Deal of the Year: Vista Equity hyperdrives growth at Marketo

Steve Lucas, head of Marketo, remembers the first time he met Robert Smith, founder, chairman and CEO of Vista Equity Partners.

It was July 2016. Lucas, a sales and marketing executive with a strong product background, was looking for his next career move. He had spent several years at SAP, most recently as president in the enterprise platform and analytics.

Lucas walked into the restaurant at the Ritz Carlton Hotel in Denver to meet with the billionaire investor. This was one of the last steps in the interview process. Smith was seeking a CEO for a portfolio company, Marketo.

Smith is known in the industry for his success investing in enterprise software — and his style is legendary. The PE executive was dressed in a midnight blue pinstriped suit and matching vest. “This was casual Friday for Robert Smith,” Lucas said with a laugh. “Man, can he rock a three-piece suit.”

They spent two hours talking about everything from blockchain to AI to marketing.
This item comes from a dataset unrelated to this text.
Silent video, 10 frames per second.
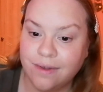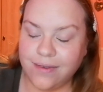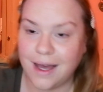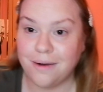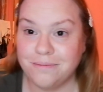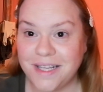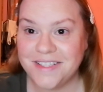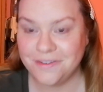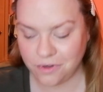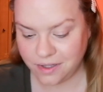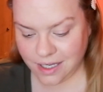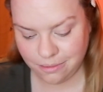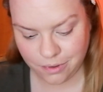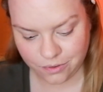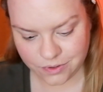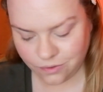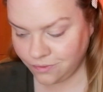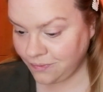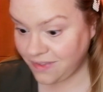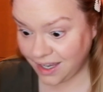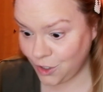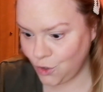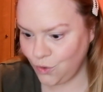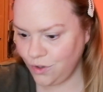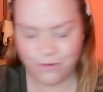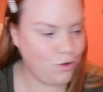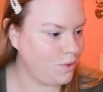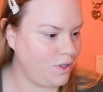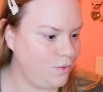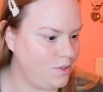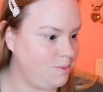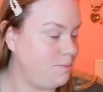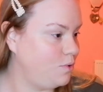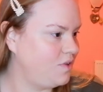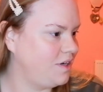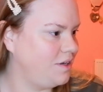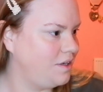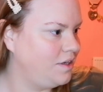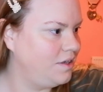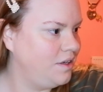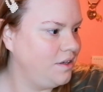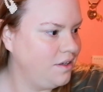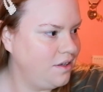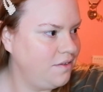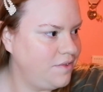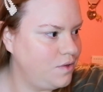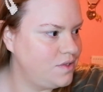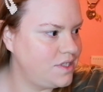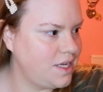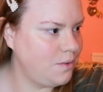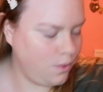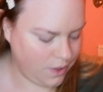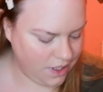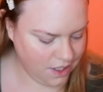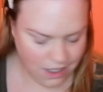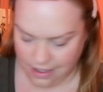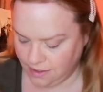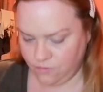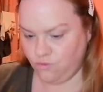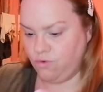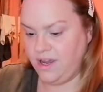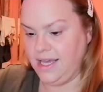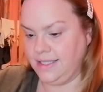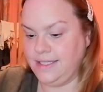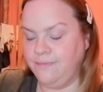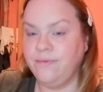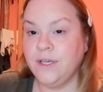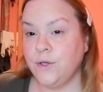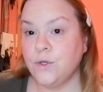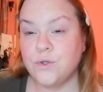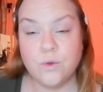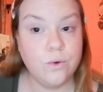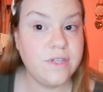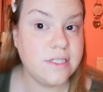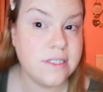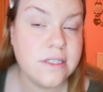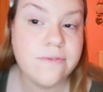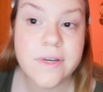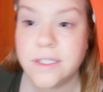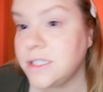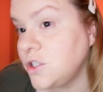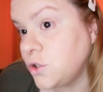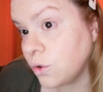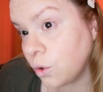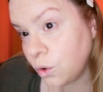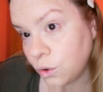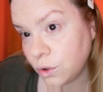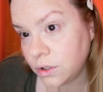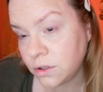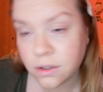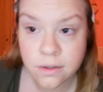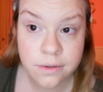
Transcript: I'm nice and relatable. So thank you if you're one of those people that feels that way. Right, so this is the foundation on.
Lucas asked the Vista CEO, a former chemical engineer and ex-Goldman Sachs banker, what he expected from Marketo. Smith said only two words: “Innovation and growth.”
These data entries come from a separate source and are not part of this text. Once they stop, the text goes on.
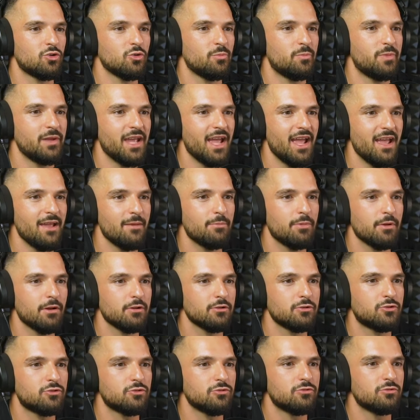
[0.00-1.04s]
to be
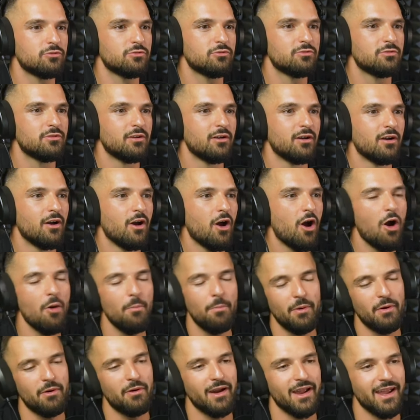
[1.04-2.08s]
able to
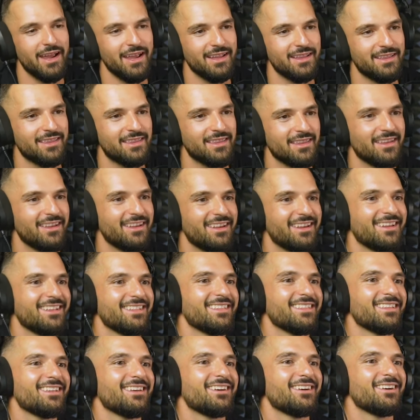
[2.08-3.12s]
operate
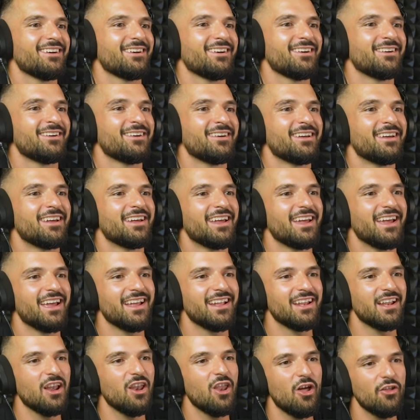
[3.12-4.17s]
in uh,
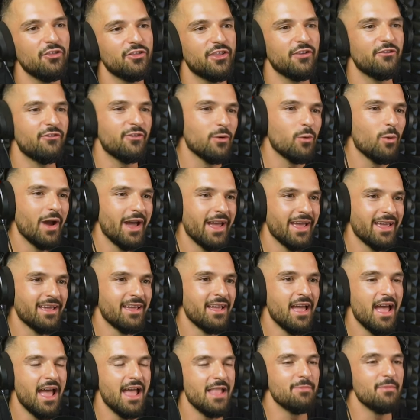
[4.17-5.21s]
in a lot different way.
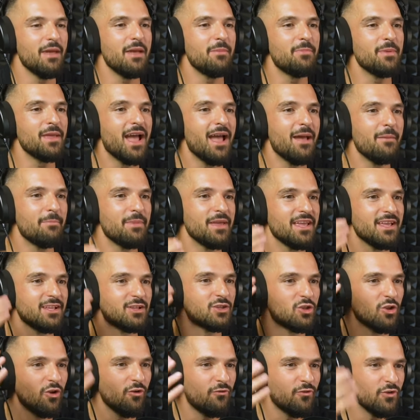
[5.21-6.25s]
And maybe I'm being
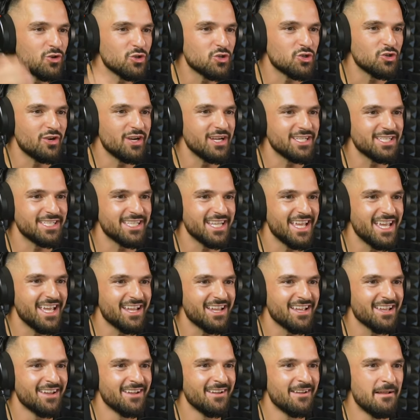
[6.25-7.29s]
too
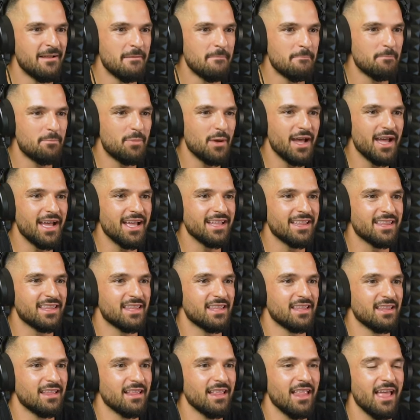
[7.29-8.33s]
futuristic, but
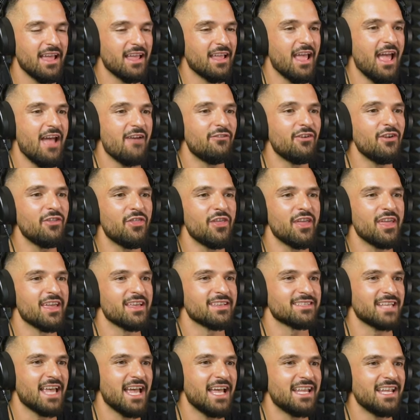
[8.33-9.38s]
like everything
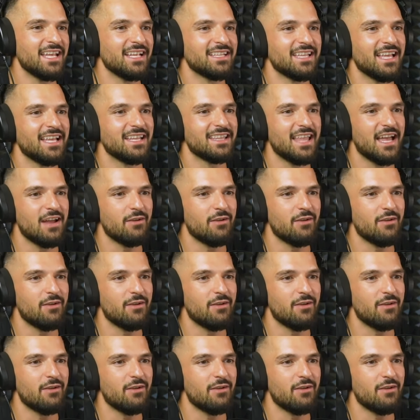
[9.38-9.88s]
is heading that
That was the motivation Lucas needed. Days later he met with Brian Sheth, Vista co-founder and president, and told him how he loved thinking about how to outinnovate his competitors. “Okay, I think the interview is done here,” Sheth said. Lucas officially joined Marketo as CEO that October.

Marketo in 2016 was growing fast —and had missed expectations. The company in August of that year had reported a $20.8 million second-quarter net loss and in April it had reported a Q1 loss of $18.4 million, according to SEC filings. Marketo was unprofitable, with Ebitda in negative territory, when Vista acquired it for $1.8 billion in October 2016.

Marketo is the San Mateo, California, provider of cloud-based marketing-automation software to businesses. Vista realized it needed to switch focus. Marketo had targeted small-to-medium businesses but hadn’t extended into enterprise software, a source said.

“We could see [Marketo] was struggling to advance,” said a person with knowledge of the deal. Marketo was facing competition from heavyweights like Salesforce.com, which it wasn’t fully prepared for, Lucas said.

One of Vista’s first steps was to expand Marketo’s management team. The buyout shop ended up bringing in 14 senior execs, including Lucas and Mark Miller of Sabre Holdings, to revamp Marketo.

The company opened a Denver office, adding 350 people in a year. The location helped cut the cost-per-employee 30 percent while boosting employee retention, engagement and productivity.

Marketo became profitable in late 2017. This allowed it to refinance its debt, Lucas said. Marketo got an “incredible interest rate” on an oversubscribed loan, which led the company to pursue M&A, he said.

It bought Bizible, which supplies marketing-performance-management software, the following April. (Marketo acquired ToutApp in April 2017 for a reported $30 million plus a $20 million earnout.)

During the two years of Vista’s ownership, the company grew its sales staff by 64 percent, while adding 800 large enterprise customers and 150 contractors in India. Staff jumped nearly 37 percent to more than 1,300 people. This caused revenue to spike about 66 percent to near $400 million while Ebitda swung to positive.

Marketo in summer 2018 received interest from multiple parties, Lucas said. The company hired Owen O’Keefe of Morgan Stanley to run a process. Most of the demand came from strategics, Lucas said.

Adobe ended up winning the auction, buying Marketo for $4.75 billion. The deal returned about $2.5 billion in net cash to Vista, the biggest profit realized by a portfolio company in Vista’s history.

“This wasn’t a story where everything was perfect,” Lucas said. “We had our slogs, we had our fights to get through. But we got through it as a team.”